» Task
Which lines run from the line with "[2:57.18-2:58.08]" to the end of the entries? Write out exactly those, leaving out the pictures.

Data extract: Begin

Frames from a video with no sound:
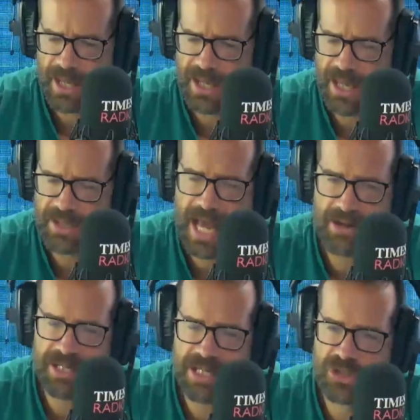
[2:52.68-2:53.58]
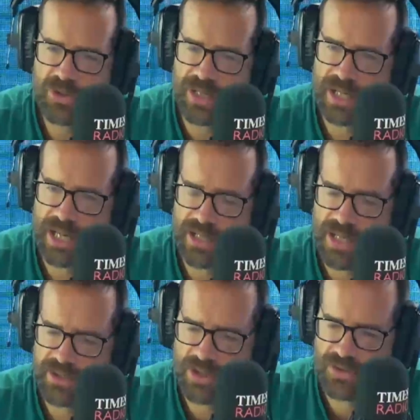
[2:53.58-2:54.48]
And so how did it do then
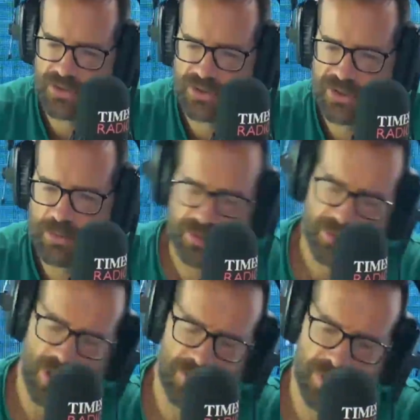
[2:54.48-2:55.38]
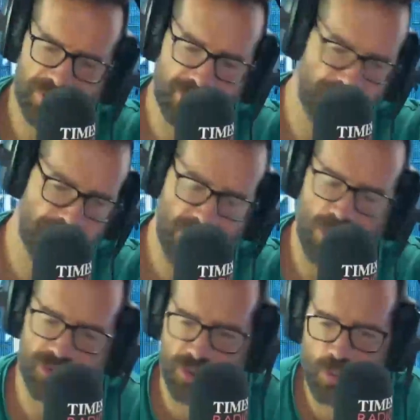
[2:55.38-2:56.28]
as a console? Because there was
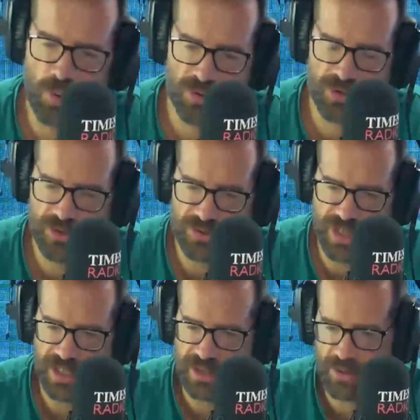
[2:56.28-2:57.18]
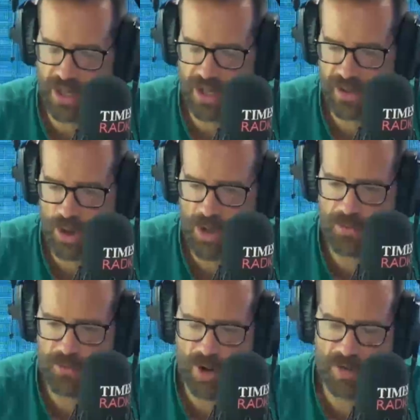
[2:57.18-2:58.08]
console wars, as you say. There
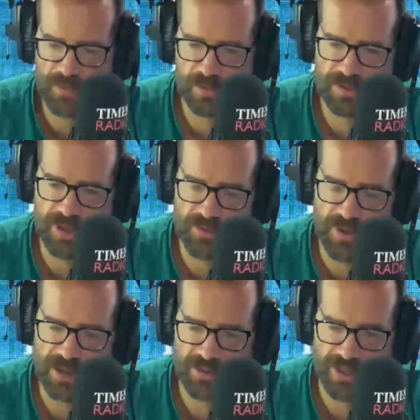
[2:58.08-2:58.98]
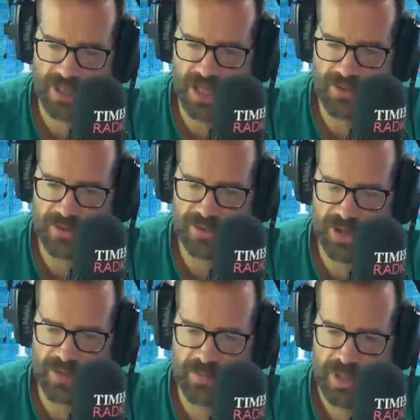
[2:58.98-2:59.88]
were other rivals around at
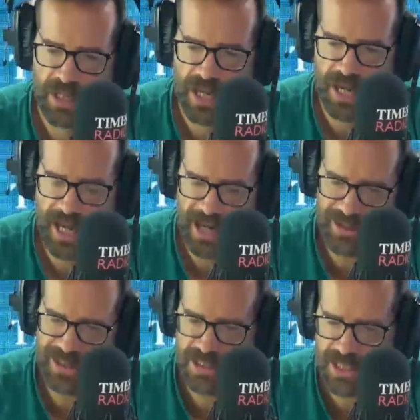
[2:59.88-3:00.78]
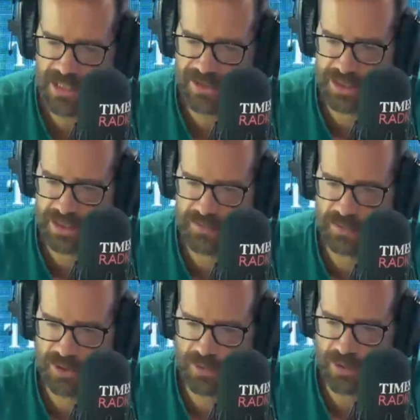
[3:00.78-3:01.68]
the time. How did Nintendo
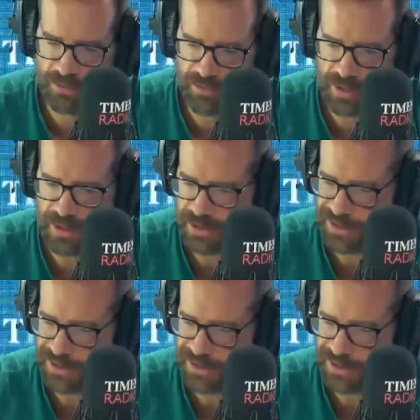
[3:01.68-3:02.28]
64 do when it was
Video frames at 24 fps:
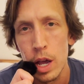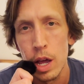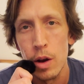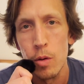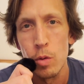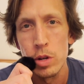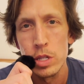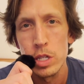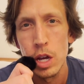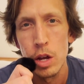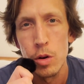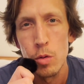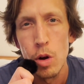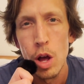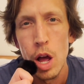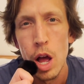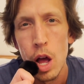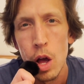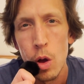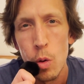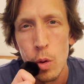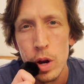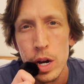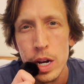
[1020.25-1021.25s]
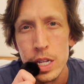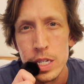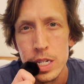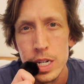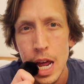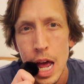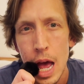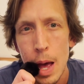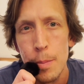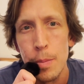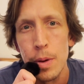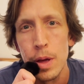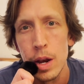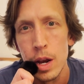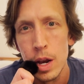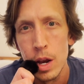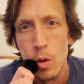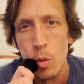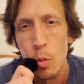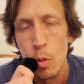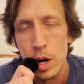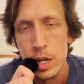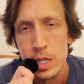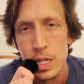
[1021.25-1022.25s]
what's gone wrong? What needs to happen?
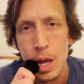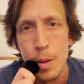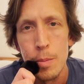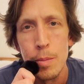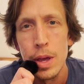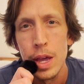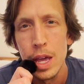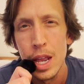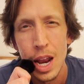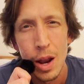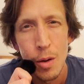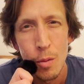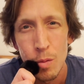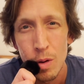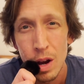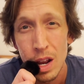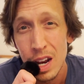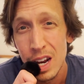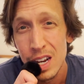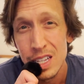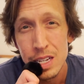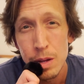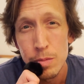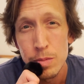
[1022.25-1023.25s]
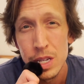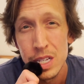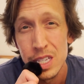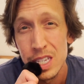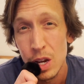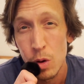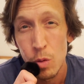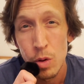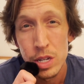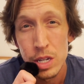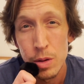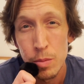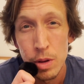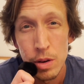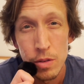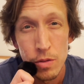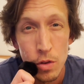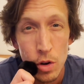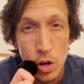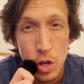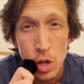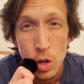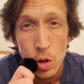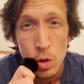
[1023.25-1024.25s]
What does that mean? And in some sense, like, what does it mean
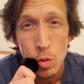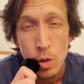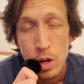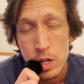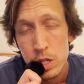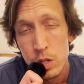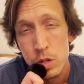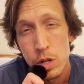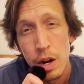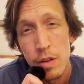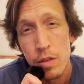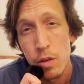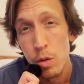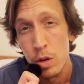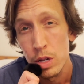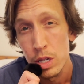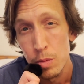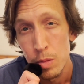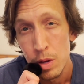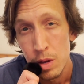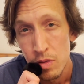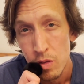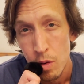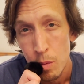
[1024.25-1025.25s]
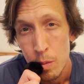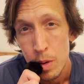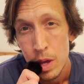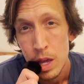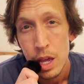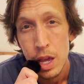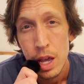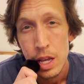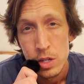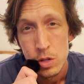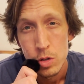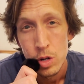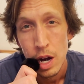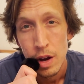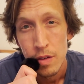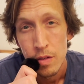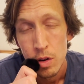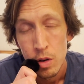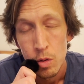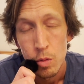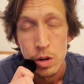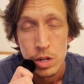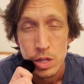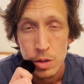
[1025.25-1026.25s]
for you as a traveler? What does it mean for me as a
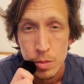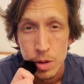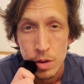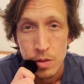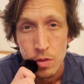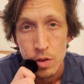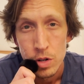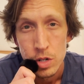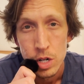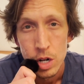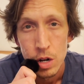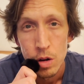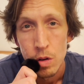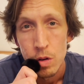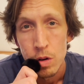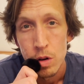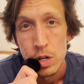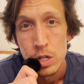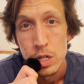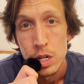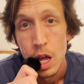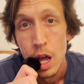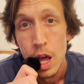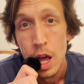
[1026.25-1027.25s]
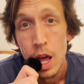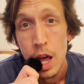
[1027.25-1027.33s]
traveler? What does it mean for shareholders?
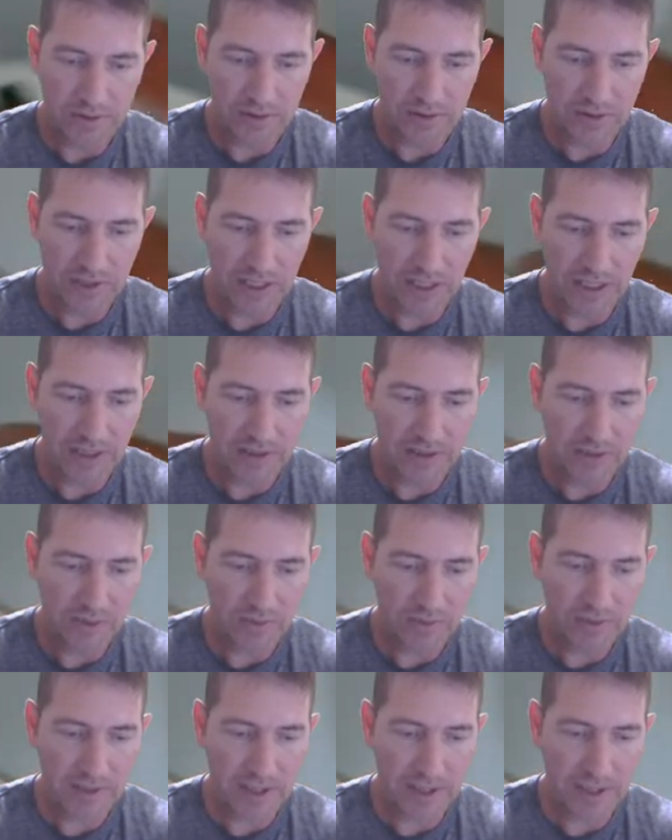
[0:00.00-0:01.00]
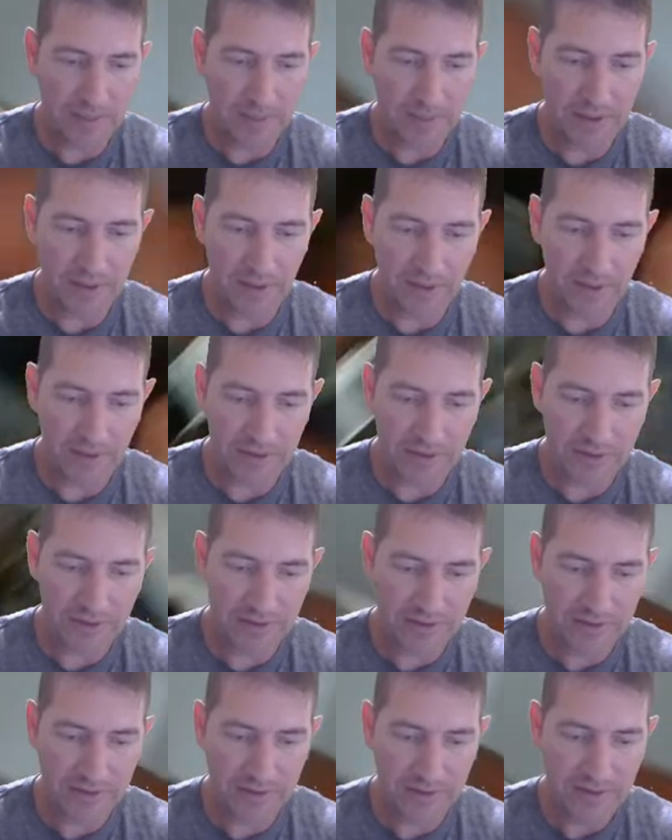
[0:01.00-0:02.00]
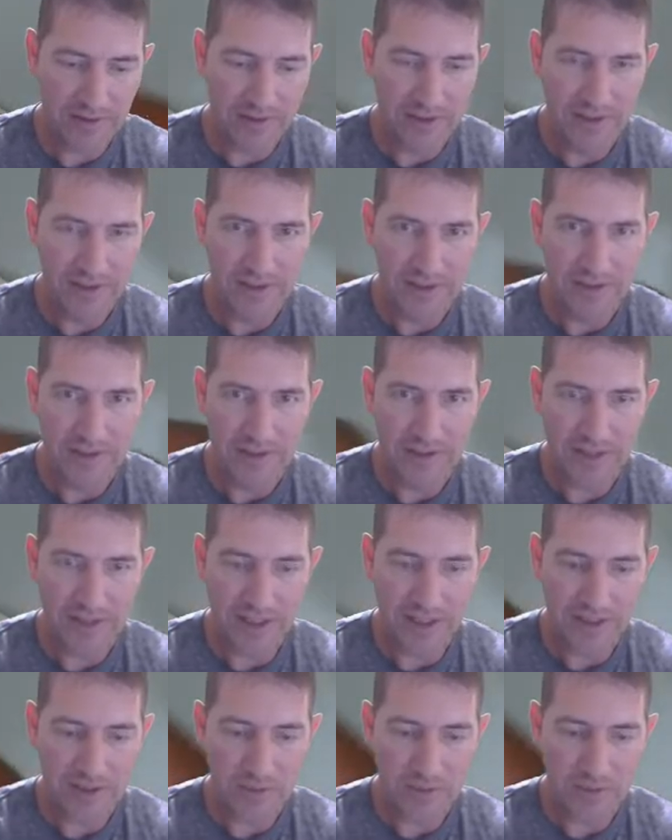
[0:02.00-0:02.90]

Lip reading: Jalen, don't tell him it hurts. Chase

Data extract: End

» Answer to this exercise
[2:57.18-2:58.08]
console wars, as you say. There
[2:58.08-2:58.98]
[2:58.98-2:59.88]
were other rivals around at
[2:59.88-3:00.78]
[3:00.78-3:01.68]
the time. How did Nintendo
[3:01.68-3:02.28]
64 do when it was
Video frames at 24 fps:
[1020.25-1021.25s]
[1021.25-1022.25s]
what's gone wrong? What needs to happen?
[1022.25-1023.25s]
[1023.25-1024.25s]
What does that mean? And in some sense, like, what does it mean
[1024.25-1025.25s]
[1025.25-1026.25s]
for you as a traveler? What does it mean for me as a
[1026.25-1027.25s]
[1027.25-1027.33s]
traveler? What does it mean for shareholders?
[0:00.00-0:01.00]
[0:01.00-0:02.00]
[0:02.00-0:02.90]

Lip reading: Jalen, don't tell him it hurts. Chase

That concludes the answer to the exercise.